You as an admin don't need to explain yourself. I was shocked that the post lasted as long as it did. (I wasn't touching this with a 10 ft pole.) I read the op and it's clear as day. Women are not meat. If they rip you off, take the hit. They need the money way more than we do. If a woman says no, it's over. Take the loss and find another one that suits you. We pay women for their time. They are not obligated to do anything with us, and can end the meeting at their discretion. This is all basic stuff. Maybe a reminder is needed. That guy went on and on, trying to justify what was clearly a rape. I honestly read that post thinking it'll be taken down in seconds and that's be the end of it.
[blue]Two things,
1. I pay women for sex, good sex, I'm 100% clear about that up front (given I don't fuck around in barbaric countries like the USA where it's illegal) I do not pay them for their time. They can end the session anytime they want but they won't get paid if they end it before the agreed upon time and service. Women taking your money for sex then changing their mind and keeping the money may be basic stuff in your book but it's not in mine. Unless I am at a brothel I also never pay them until the session is complete, which they are also informed about ahead of time so they have no opportunity to rip me off. If they don't agree to those terms I hang up and call the next one.
2. At the time that post was originally put up the poster was an unmoderated senior member, I never saw it until it was reported. Why didn't you report it when you saw it?
A2[/blue]
Bad Way To Approach Providers.
Some of us mongers know the world we are stepping into when dealing with these girls. Especially on first meeting, we go in with our guards slightly up, our wallets and cell phones in our car, and our expectations set bellow what we are wishing for. When things go well, maybe we just met a new regular girl worth visiting again. When things don't go so well, we move on and forget about it.
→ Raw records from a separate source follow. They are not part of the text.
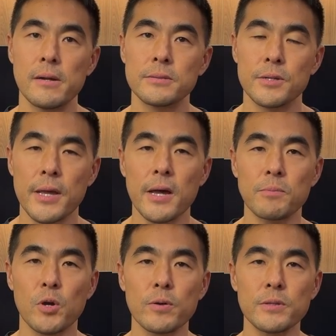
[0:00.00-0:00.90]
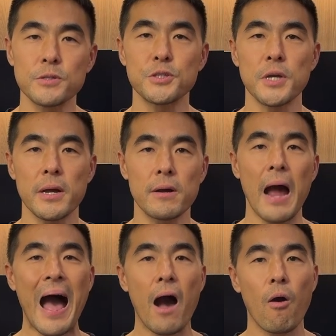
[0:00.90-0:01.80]
Today, I'm going to share
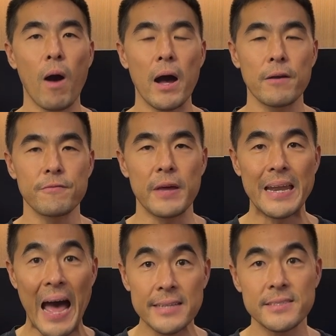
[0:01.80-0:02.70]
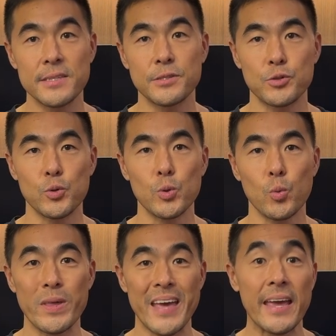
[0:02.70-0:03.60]
how I've enhanced this tool
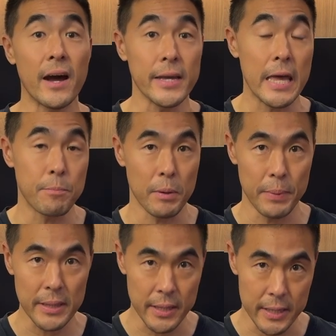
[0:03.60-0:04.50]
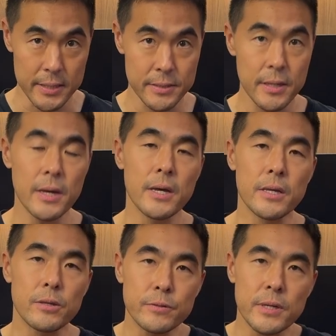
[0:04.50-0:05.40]
with AI capabilities
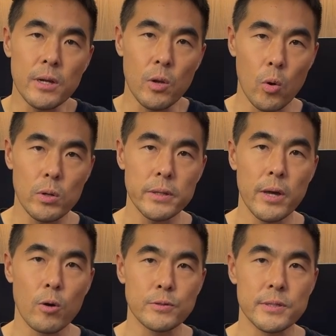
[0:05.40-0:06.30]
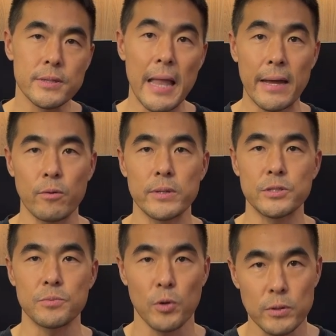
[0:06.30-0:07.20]
using locally hosted
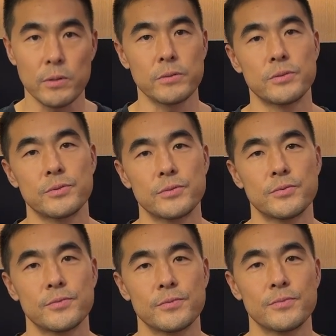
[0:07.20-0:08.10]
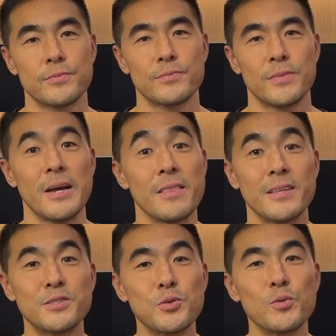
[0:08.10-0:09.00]
language models.
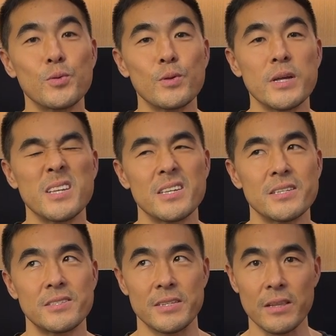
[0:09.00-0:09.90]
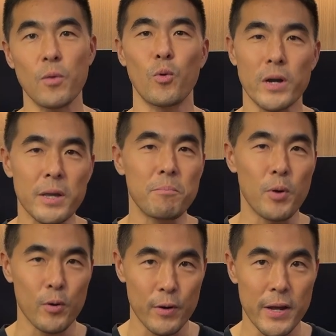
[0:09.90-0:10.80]
This tool is still a work in
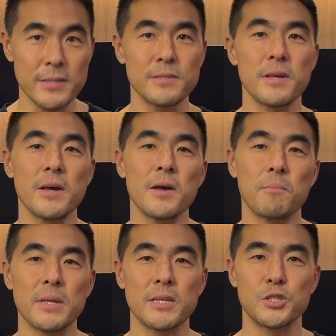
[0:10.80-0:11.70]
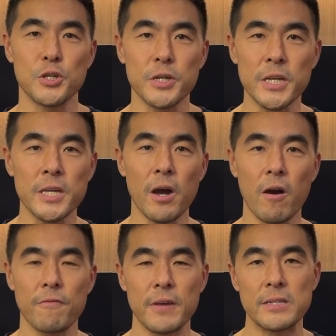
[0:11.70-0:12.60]
progress, but the journey
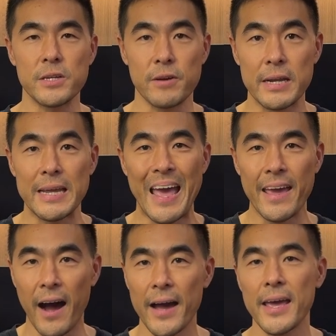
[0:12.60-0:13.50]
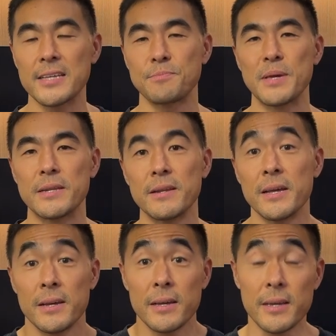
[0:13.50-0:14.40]
of integrating AI has been
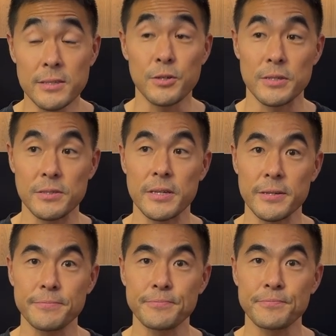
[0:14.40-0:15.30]
interesting,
I never demand more than what the girl is offering. If she claims to do something and then doesn't do it upon delivery, I'm fine with that, because I know I will not be donating anything else to her charity in the future. Most of us naturally live by these guidelines, similar to how most of us don't hit our wives because they burn't the gravy. But, there are men among us who don't think their message is being heard, who feel they're being taken advantage of or not being respected. These types may even think there's some deficit within them to which a provider could sense and take advantage of if she wanted to, and they must counteract this by showing them that this weakness will not be exploited. These men are not good at practicing humility, their ego's are not good at stepping down and accepting some disappointment. They especially cannot accept disappointment from a physically and mentally weaker version of themselves (the female), as her position in society doesn't deem her the right to decide who gets a cookie and who doesn't. And the mere fact that this female has decided that he (the man) is not worthy of getting everything he desires, is the ultimate blow to his self worth and the ultimate accelerant to his self doubt. This in turn makes the man panic and get irritated, to which his only solution to showing he is a worthy man, equal to the worthiest, is to physically dominate and suppress and notion of equality or superiority that the female may posses.
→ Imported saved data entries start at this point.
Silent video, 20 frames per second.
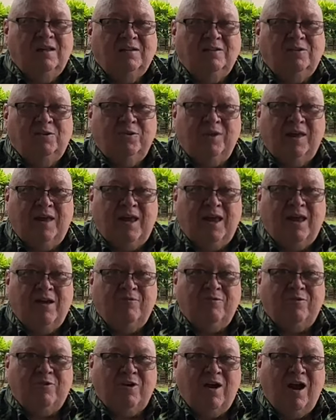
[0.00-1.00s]
Do they
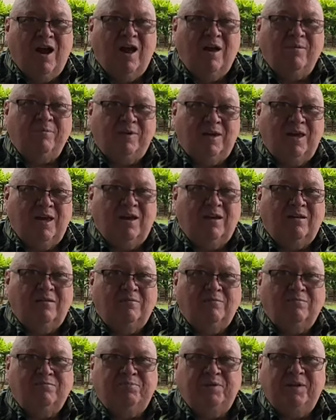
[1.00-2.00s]
have crime? Yeah,
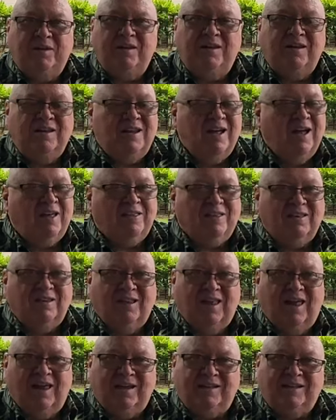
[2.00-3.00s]
but nothing
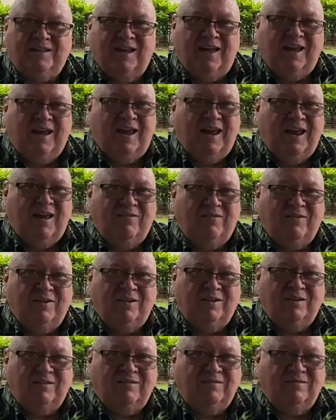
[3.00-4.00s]
like they have
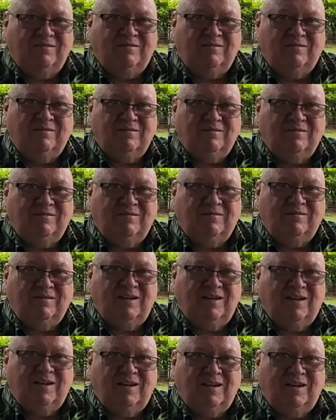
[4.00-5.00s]

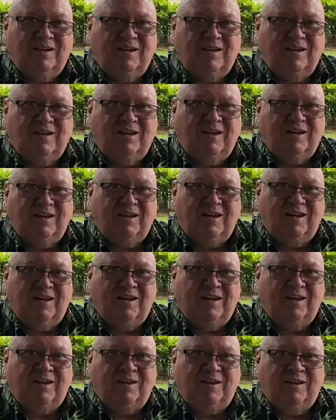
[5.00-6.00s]

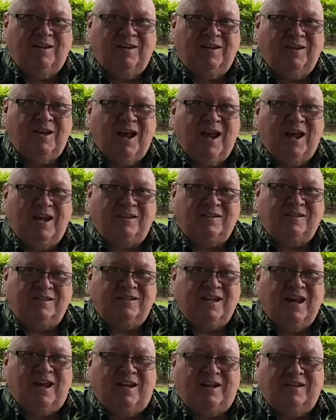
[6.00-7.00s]
in the United
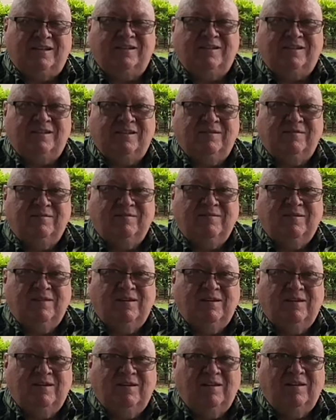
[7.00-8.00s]
States.
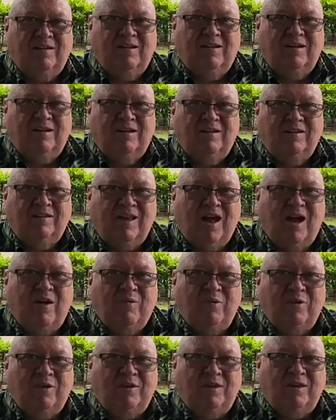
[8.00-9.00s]
Not
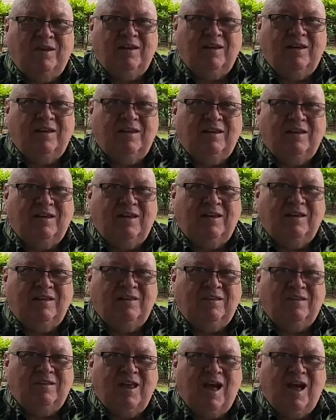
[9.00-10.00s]
with
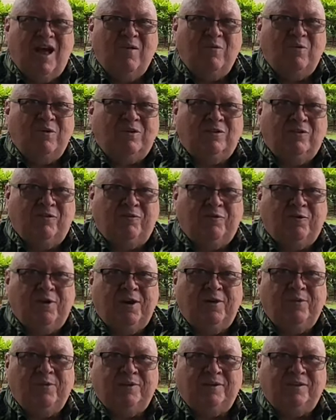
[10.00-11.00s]
the
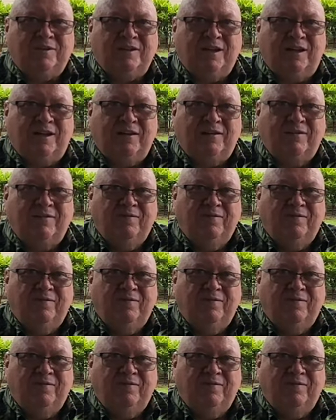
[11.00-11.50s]
frequency.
The thing is, the man being in a house of providers, is in itself a weakness. There is no superiority possible at that point on the mans behalf. He's in a vulnerable position and will be lucky to do business with someone who won't exploit that. He is a customer hoping to be taken care of. He doesn't have the right to forcefully tell the sales team how to do business. His only option is to find a different dealership and hope they have better saleswomen.